JAKARTA, KOMPAS.com - Panitia Khusus (Pansus) Rancangan Undang-Undang Pemilu (RUU Pemilu) kembali menunda pengambilan keputusan terhadap lima isu krusial.
Adapun lima isu krusial tersebut terkait ambang batas pencalonan Presiden, ambang batas parlemen, metode konversi suara ke kursi, alokasi kursi ke dapil, dan sistem pemilu.
Sempat tertunda beberapa kali, pansus pun belum juga menentukan kapan akan mengambil keputusan terhadap lima isu tersebut.
Jalur lobi pun semakin diintensifkan.
Rapat pansus yang berlangsung Rabu (14/6/2017) siang dan berakhir Rabu petang pun diskors untuk dilanjutkan Pukul 22.00 WIB.
"Kita skors rapat kita lanjutkan lobi jam 10 kita ketemu lagi," ujar Ketua Pansus RUU Pemilu Lukman Edy sebelum menutup rapat.
(Baca: Pemerintah Tak Hadir, Pansus RUU Pemilu Batal Putuskan 5 Isu Krusial)
Ada beberapa hal yang menurut Lukman perlu disiapkan.

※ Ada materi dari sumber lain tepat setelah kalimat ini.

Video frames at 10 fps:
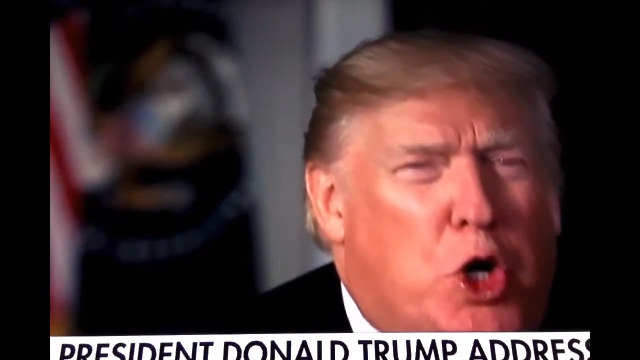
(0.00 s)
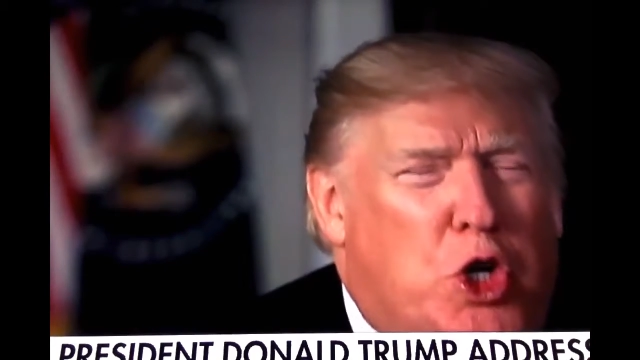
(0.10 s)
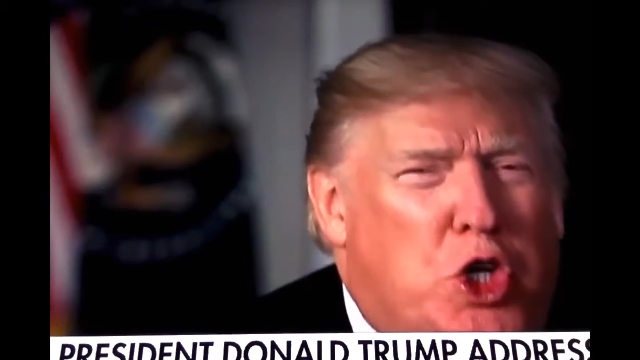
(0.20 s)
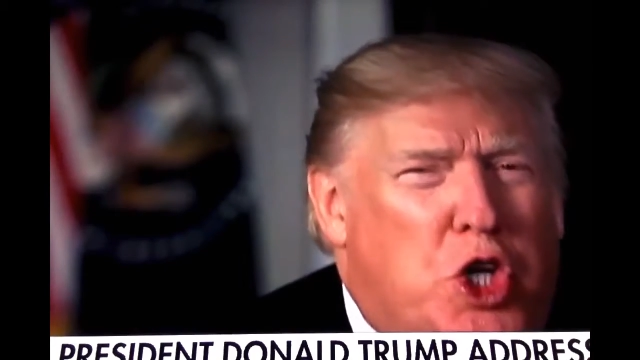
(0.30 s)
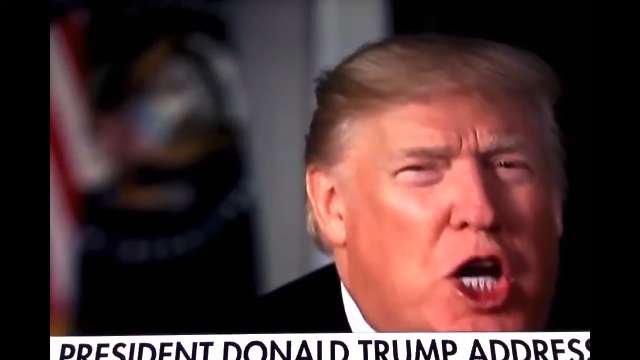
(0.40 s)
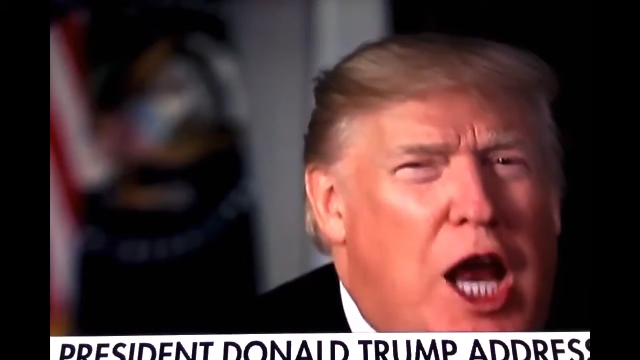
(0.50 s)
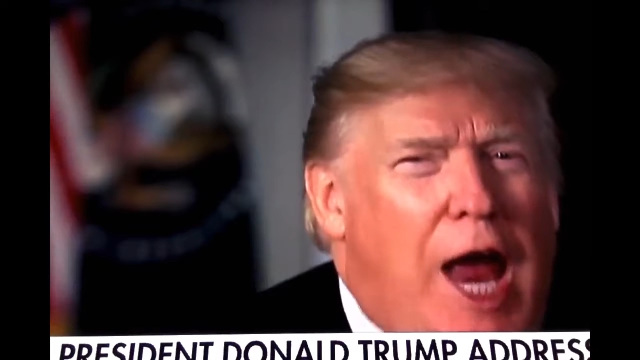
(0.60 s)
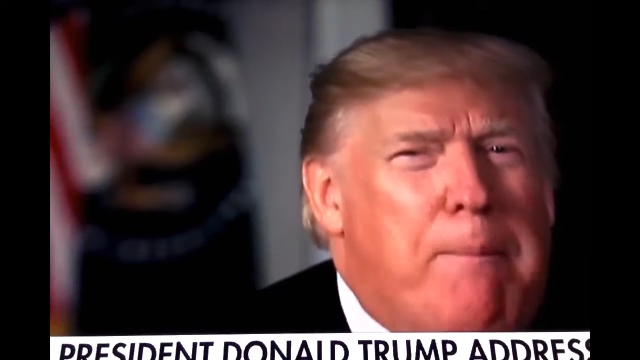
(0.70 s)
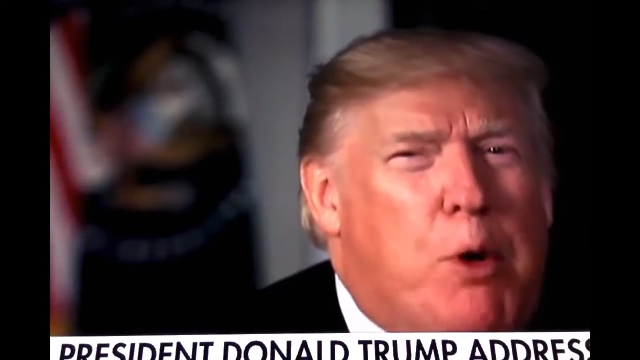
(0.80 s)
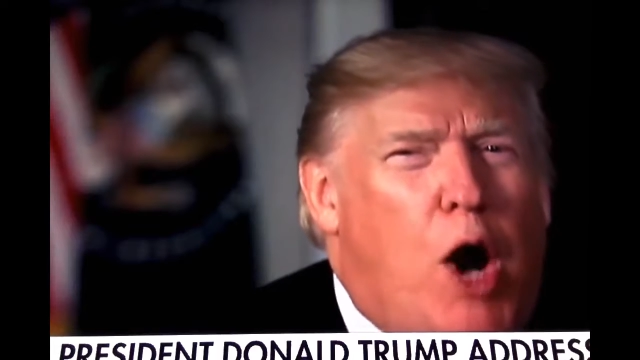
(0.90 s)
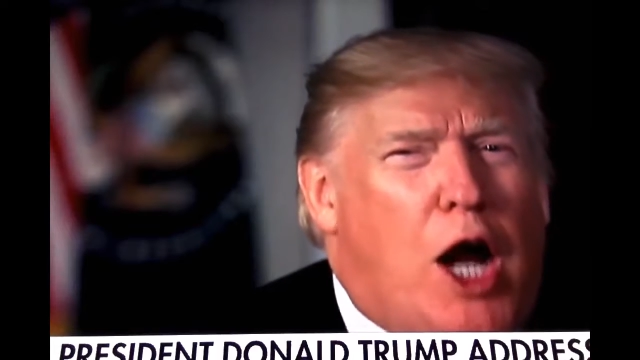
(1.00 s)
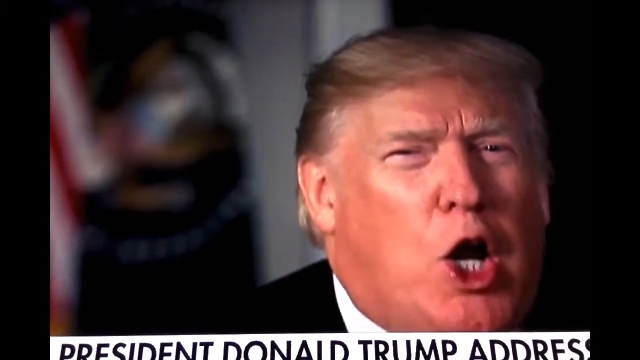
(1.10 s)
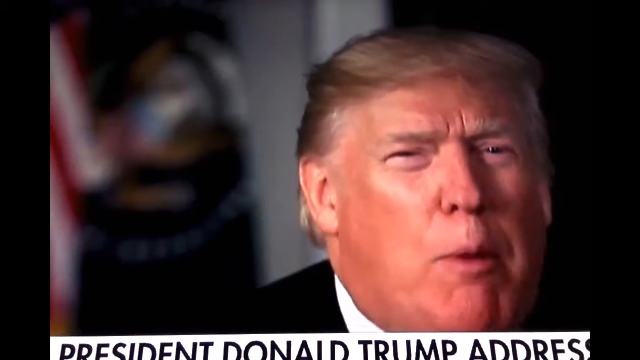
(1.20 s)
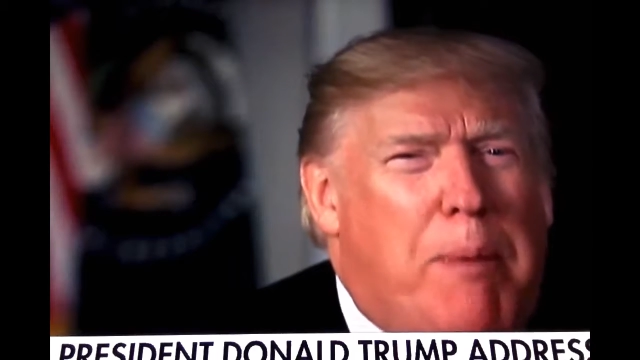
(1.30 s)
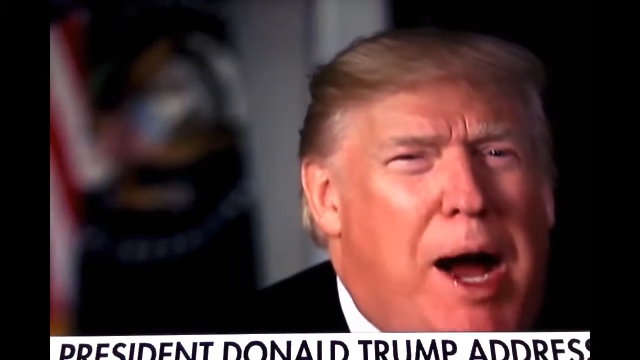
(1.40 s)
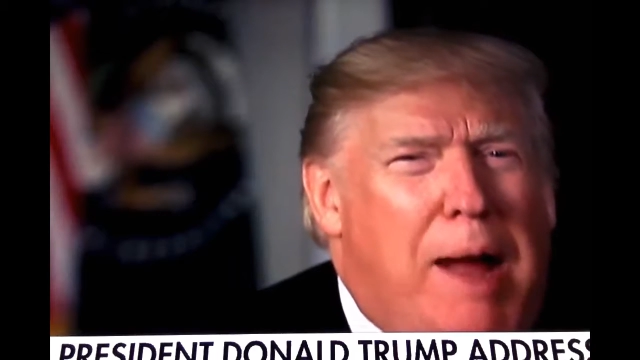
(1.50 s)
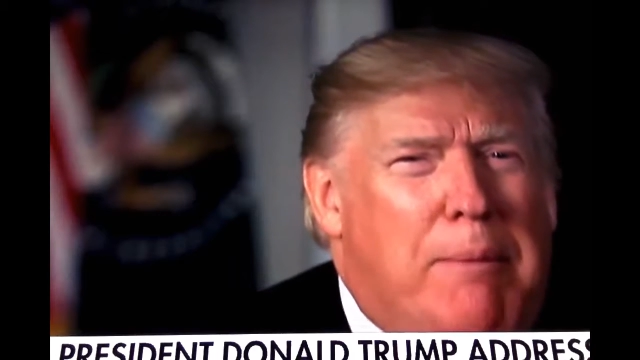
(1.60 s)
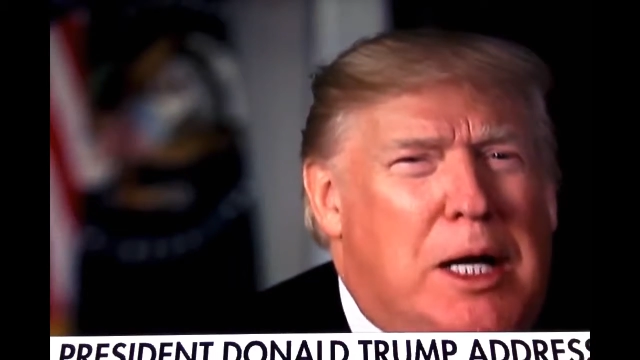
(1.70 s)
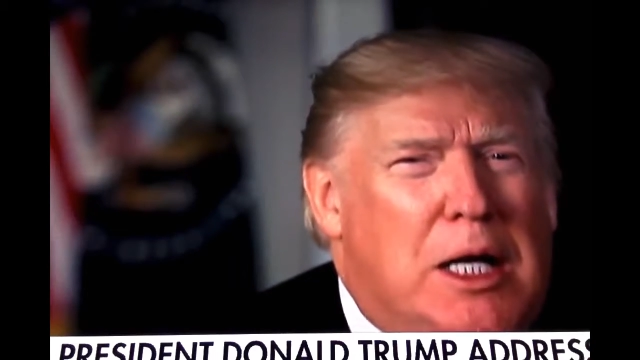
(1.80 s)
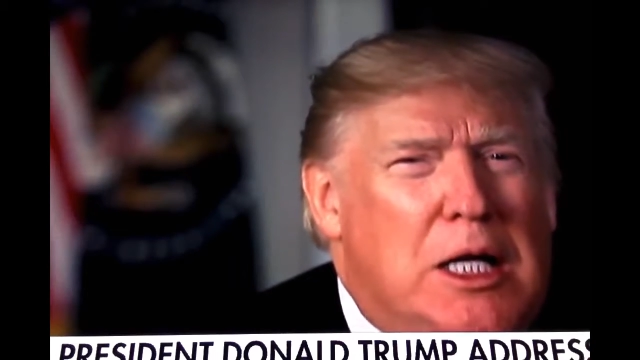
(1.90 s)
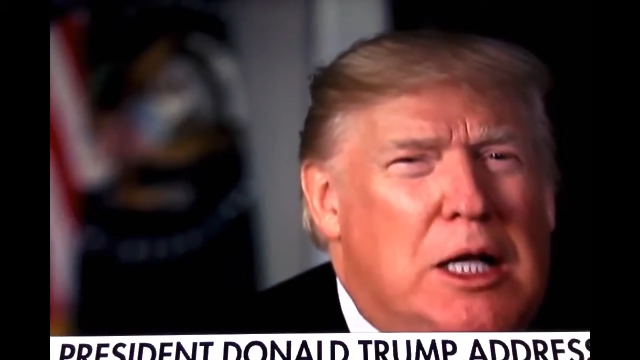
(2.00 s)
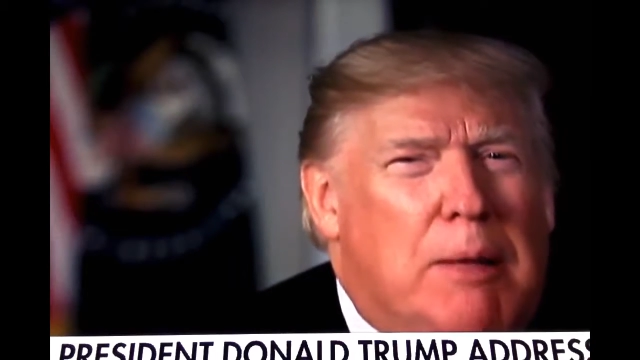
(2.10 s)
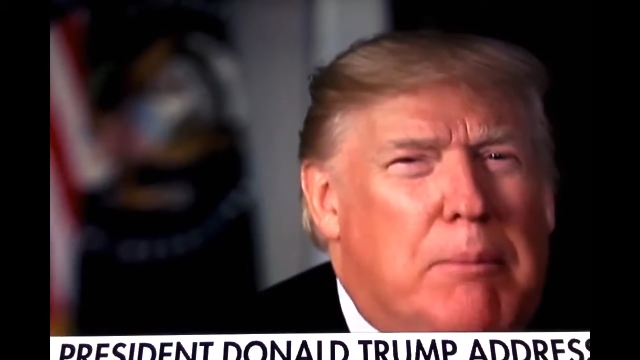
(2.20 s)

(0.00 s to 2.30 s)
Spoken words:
Bush, and Barack Obama,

Pertama, soal tawaran paket lima isu krusial dari hasil musyawarah dan kedua, mekanisme pengambilan keputusan.
"Untuk menyelesaikan semua tugas-tugas yang cukup melelahkan ini," tuturnya.
Meski pengambilan keputusan lima isu krusial kerap ditunda, namun Menteri Dalam Negeri Tjahjo Kumolo mengaku memahami sikap tersebut.

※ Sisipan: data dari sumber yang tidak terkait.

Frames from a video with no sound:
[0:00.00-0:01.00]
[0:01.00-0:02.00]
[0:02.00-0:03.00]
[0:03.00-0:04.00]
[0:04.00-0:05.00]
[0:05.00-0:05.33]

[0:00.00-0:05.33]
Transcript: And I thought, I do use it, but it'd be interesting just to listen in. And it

Menurutnya, keberlangsungan partai politik bergantung pada lima isu tersebut.
"Pemerintah sadar untuk mengundangkan lima rumusan ini akan sangat sulit. Ini menyangkut hidup dan matinya parpol di Pileg dan Pilpres 2019. Saya yakin bapak ibu juga memegang garis partai," tutur Tjahjo.
(Baca: Meski Pembahasan Alot, Ketua DPR Harap RUU Pemilu Segera Selesai)
Tjahjo mengapresiasi sikap fraksi-fraksi di DPR yang masih mengedepankan semangat musyawarah dalam pengambilan keputusan.
Ia pun mengaku senang jika pengambilan keputusan bisa melalui musyawarah, tak melalui voting.
Pemerintah, kata dia, sudah banyak mengalah dalam pembahasan. Ia berharap fraksi-fraksi memahami itu dan bersama-sama menyusun undang-undang yang terbaik.
"Bahwa pileg dan pilpres adalah fawenya parpol, bukan kelompok A, B, C," kata Politisi PDI Perjuangan itu.